In today's Digest, we discuss Comcast's plan to spin off NBCUniversal and Sky into a standalone media company, a new Beehiiv-Cloudflare partnership giving independent journalists more control over AI crawlers, and fresh warnings that Google's AI-driven changes to Discover could further squeeze publisher referral traffic

Comcast to spin off NBCUniversal and Sky

Comcast has confirmed plans to split into two separately listed companies, separating its broadband and wireless operations from a standalone media and entertainment business built around NBCUniversal. The new entity will house Universal's theme parks and film/TV studio, the NBC and Telemundo networks, Peacock, Bravo and Sky, the European pay-TV business Comcast bought in 2018. The remaining Comcast company will retain Xfinity broadband, Xfinity Wireless, and Comcast Business.

Comcast co-CEO Mike Cavanagh is set to lead the new NBCUniversal, while former Comcast CFO Michael Angelakis returns to run the slimmed-down Comcast. The split, expected to close within around a year, follows Comcast's earlier separation of its cable networks business, Versant, which began trading independently in January. Sky's inclusion in the new media entity is notable given it remains in talks to acquire ITV's Media & Entertainment division in a deal reportedly worth roughly £1.6bn, alongside a pledge to invest £2bn over five years in ITV Studios content.

Beehiiv and Cloudflare give indie publishers AI crawler controls

Newsletter platform Beehiiv and infrastructure provider Cloudflare have launched a partnership bringing Cloudflare's AI Crawl Control tools to all Beehiiv creators via their dashboards, in beta. The integration lets independent journalists see exactly which AI agents are crawling their newsletters, block or permit access on a case-by-case basis, and track how much referral traffic specific AI products are sending back to them.

The move extends to independent publishers a level of control that has so far mostly been available only to large news organisations running their own infrastructure.
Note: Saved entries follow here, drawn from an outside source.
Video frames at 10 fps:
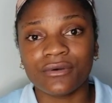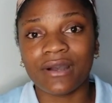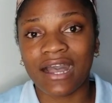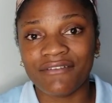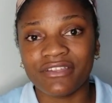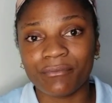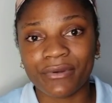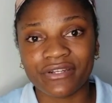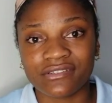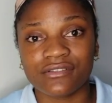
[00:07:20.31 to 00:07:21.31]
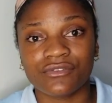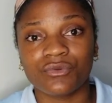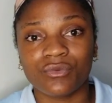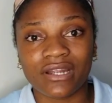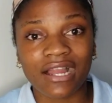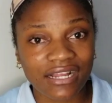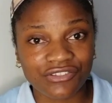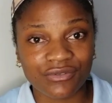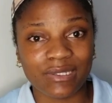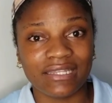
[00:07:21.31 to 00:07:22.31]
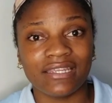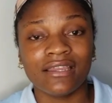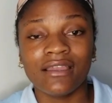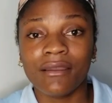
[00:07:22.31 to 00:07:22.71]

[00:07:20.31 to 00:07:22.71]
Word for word: having persons who were actually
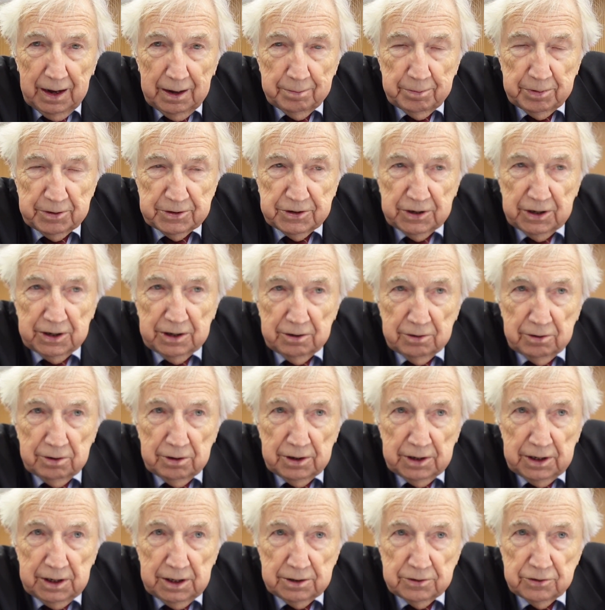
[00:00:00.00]

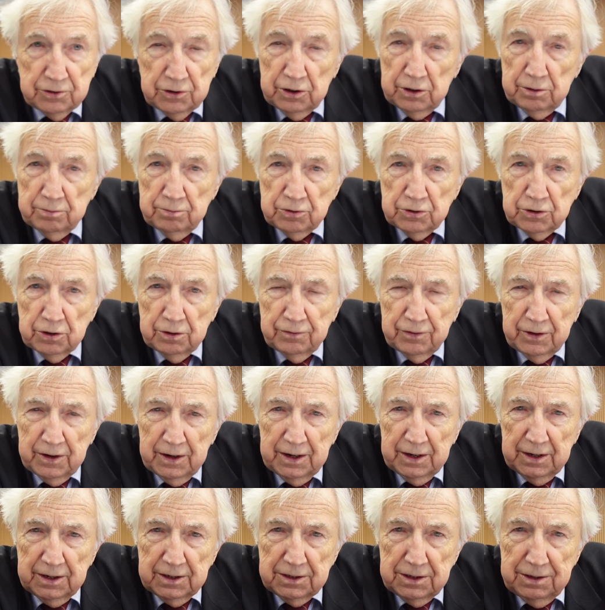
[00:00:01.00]
particularly in terms of
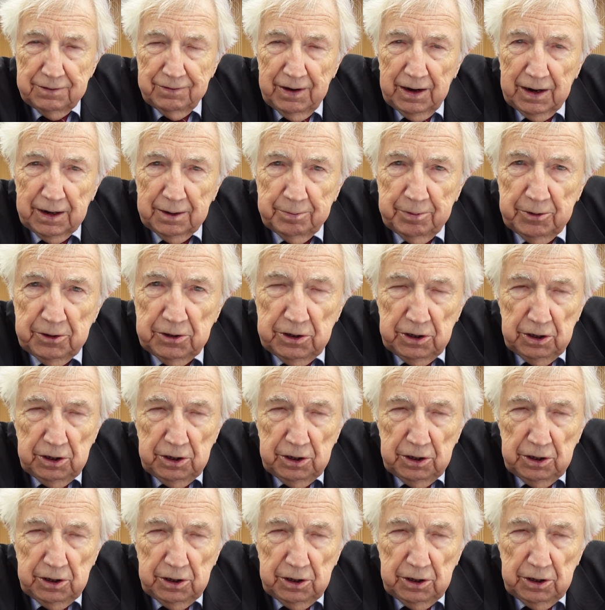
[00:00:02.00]
developing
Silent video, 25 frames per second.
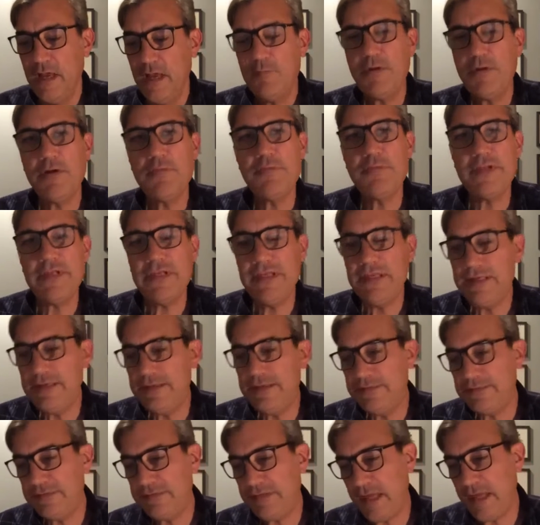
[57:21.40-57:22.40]
But when he
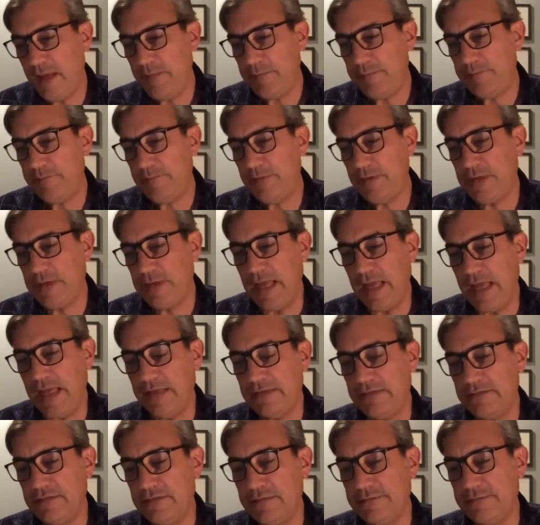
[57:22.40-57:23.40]
stopped for
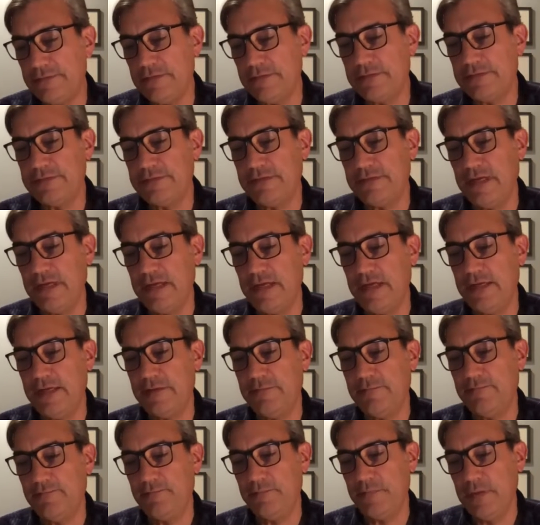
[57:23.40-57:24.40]
gas the first
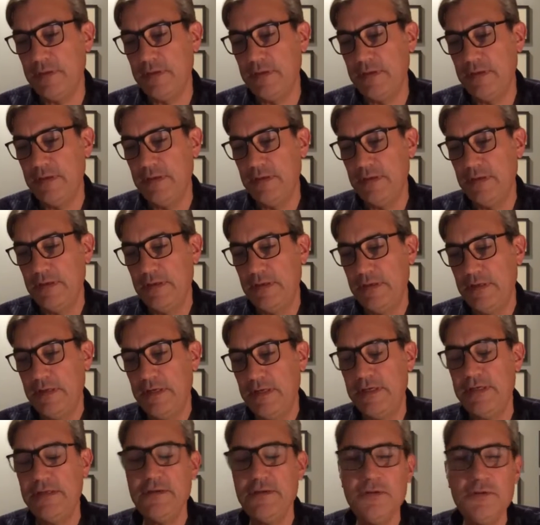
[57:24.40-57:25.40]
time,
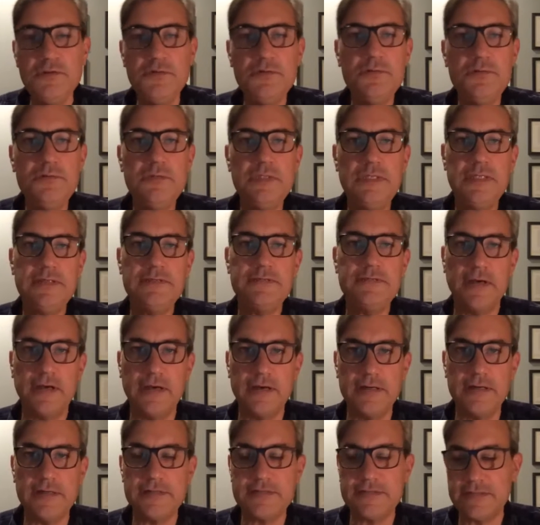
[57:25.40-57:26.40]
he knew his
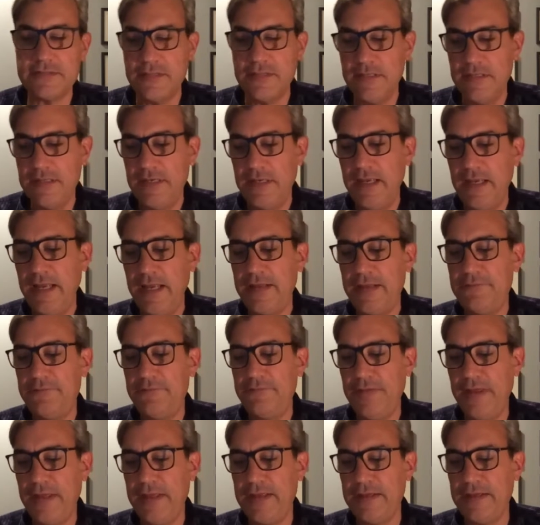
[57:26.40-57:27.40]
art had
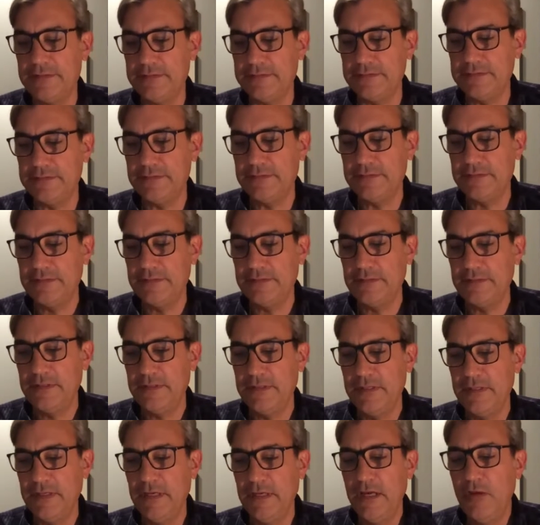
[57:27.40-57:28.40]
failed.
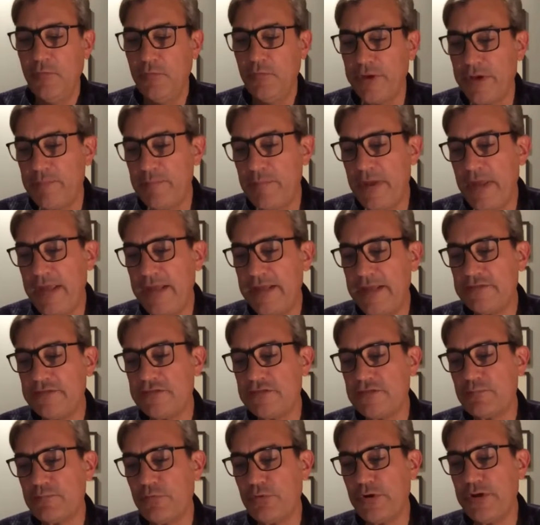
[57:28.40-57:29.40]
When a man
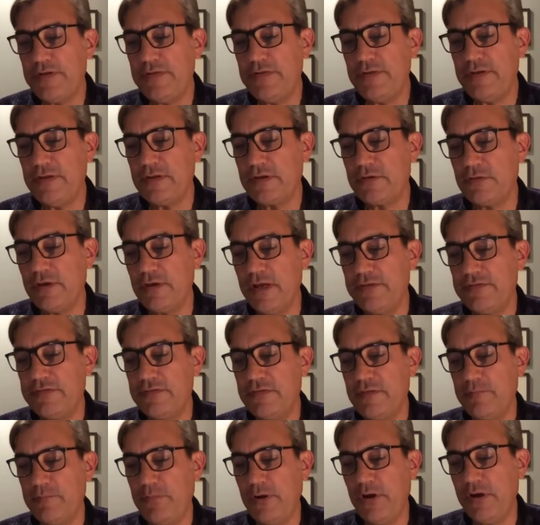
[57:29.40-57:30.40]
sprinted across
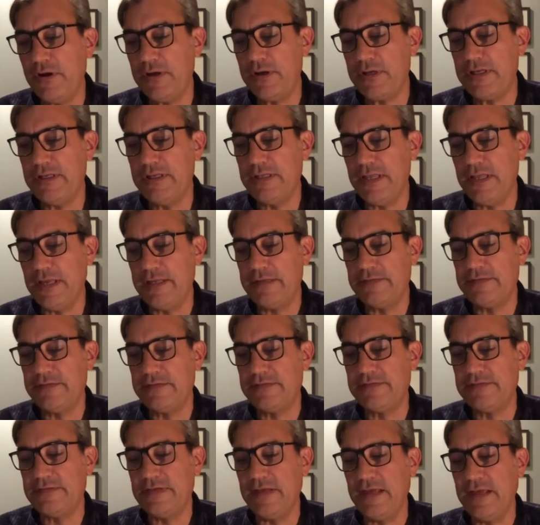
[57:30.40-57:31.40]
the parking lot to
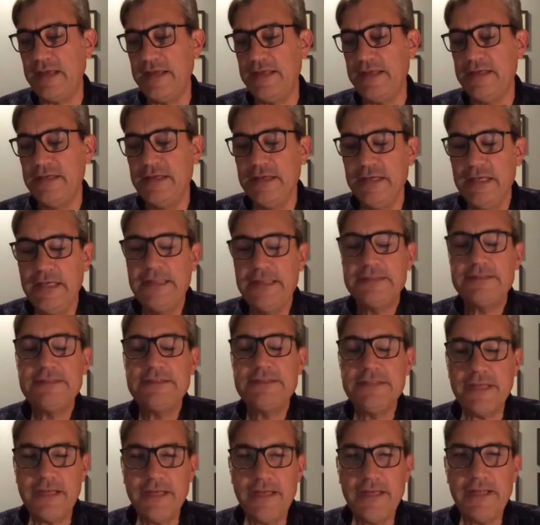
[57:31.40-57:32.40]
say,
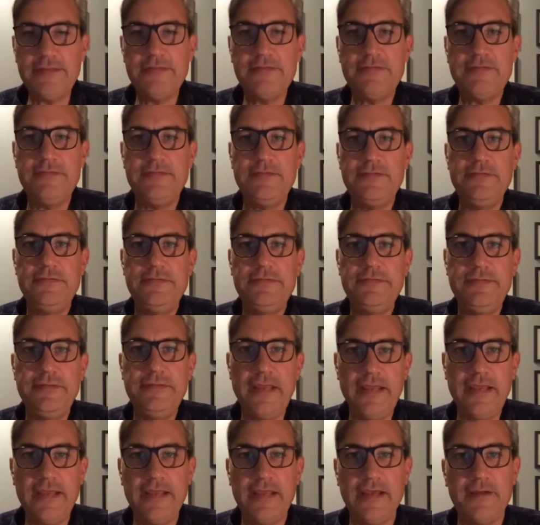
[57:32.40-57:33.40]
God
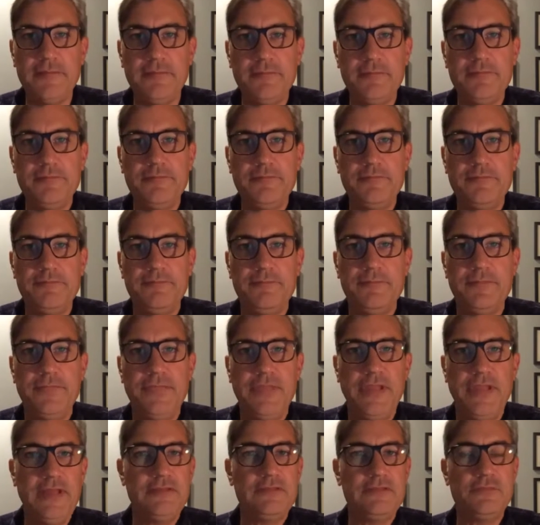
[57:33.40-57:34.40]
Damn,
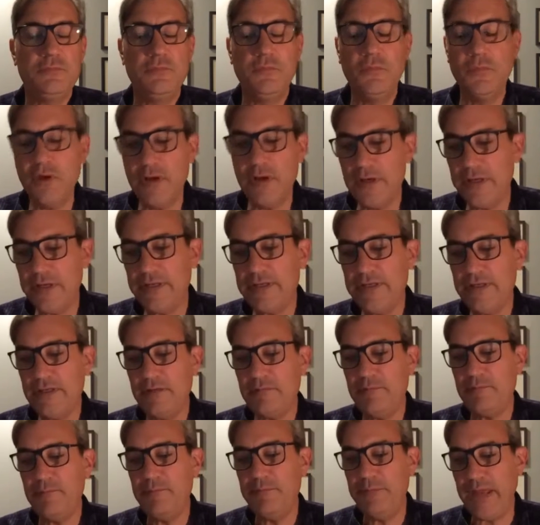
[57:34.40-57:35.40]
that's
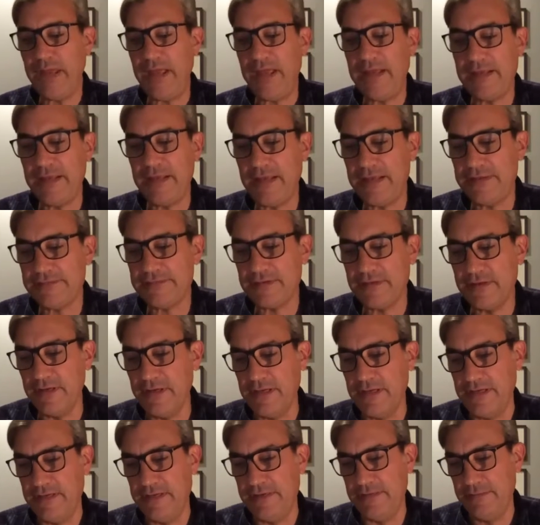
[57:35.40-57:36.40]
one badass
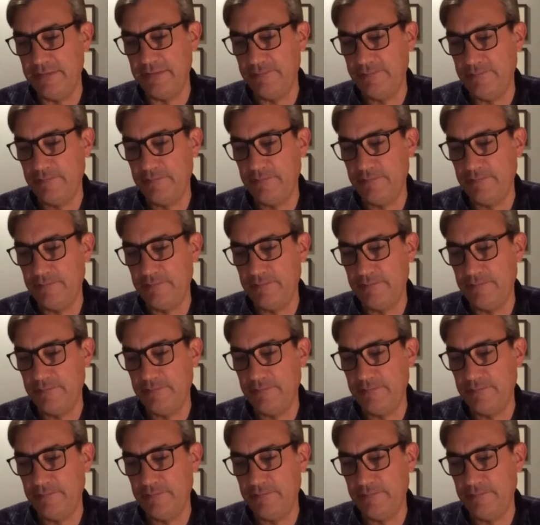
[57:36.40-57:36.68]
gun.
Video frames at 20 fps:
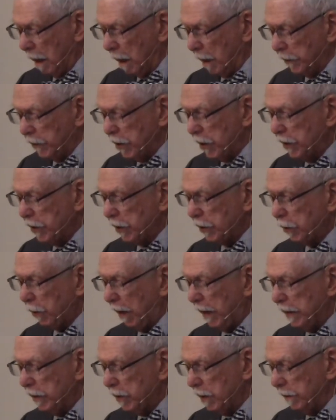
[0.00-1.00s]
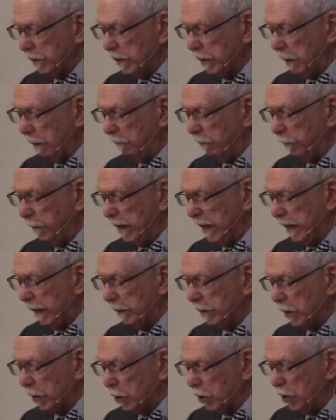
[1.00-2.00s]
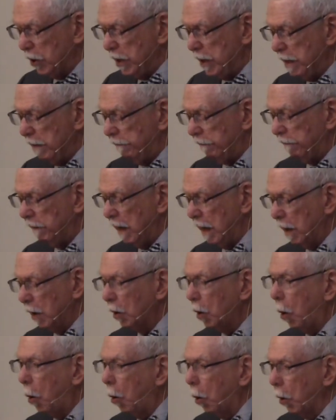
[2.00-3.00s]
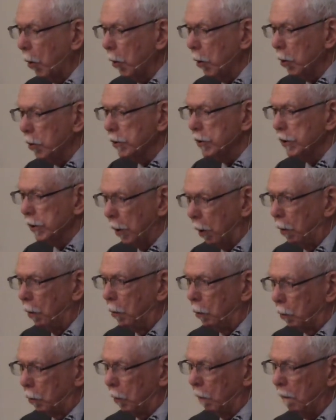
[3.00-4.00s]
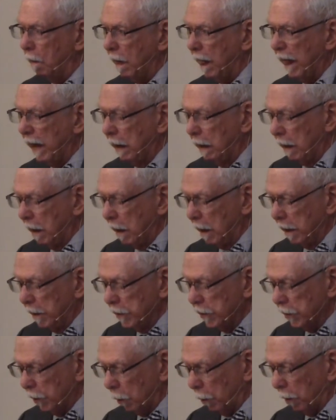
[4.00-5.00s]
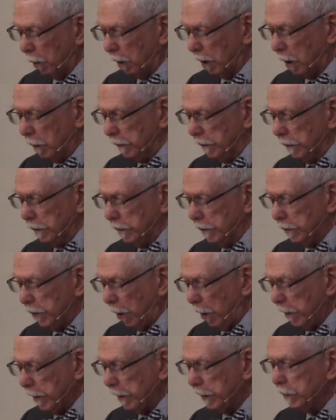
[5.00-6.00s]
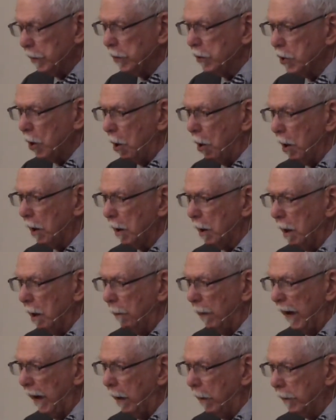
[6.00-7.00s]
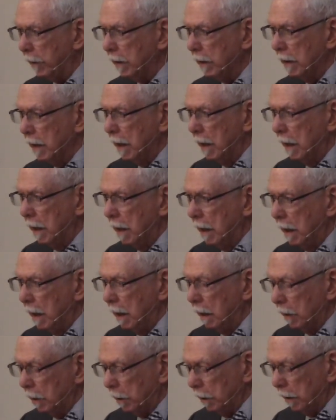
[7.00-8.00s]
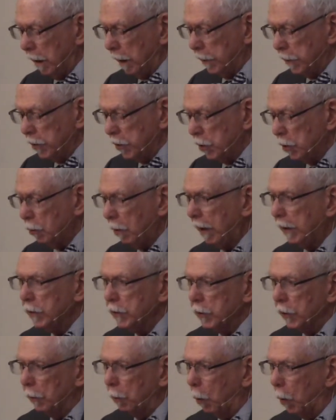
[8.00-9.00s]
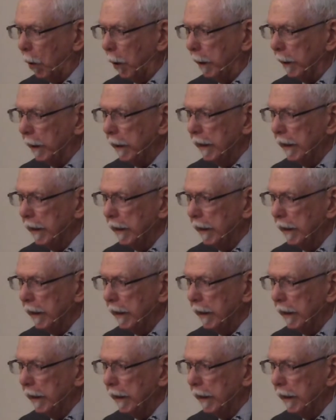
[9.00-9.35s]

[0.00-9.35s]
Jesus Christ himself being the chief cornerstone. So we're starting to talk about construction work.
Cloudflare, which handles around a fifth of global web traffic, made crawler-blocking the default for its customers last year and has since built out a "pay-per-crawl" marketplace allowing publishers to charge AI bots for access, from which it reportedly takes a 30% cut. 

Google Discover changes raise fresh publisher traffic fears

Google has begun rolling out AI-written summaries within its Discover feed that group multiple publishers' coverage of the same story under a single short summary, with only one outlet's link surfaced prominently and others reduced to logo thumbnails. The feature, spotted by Reach SEO and Discover director Nicola Agius, has already drawn criticism for bundling together articles that cover quite different angles on a story, undermining the accuracy of the AI summary shown.

Speaking at a Audience Club panel in London, SEO experts said the change compounds existing pressure on publishers in Discover, where YouTube and X content have increasingly been prioritised over traditional news links.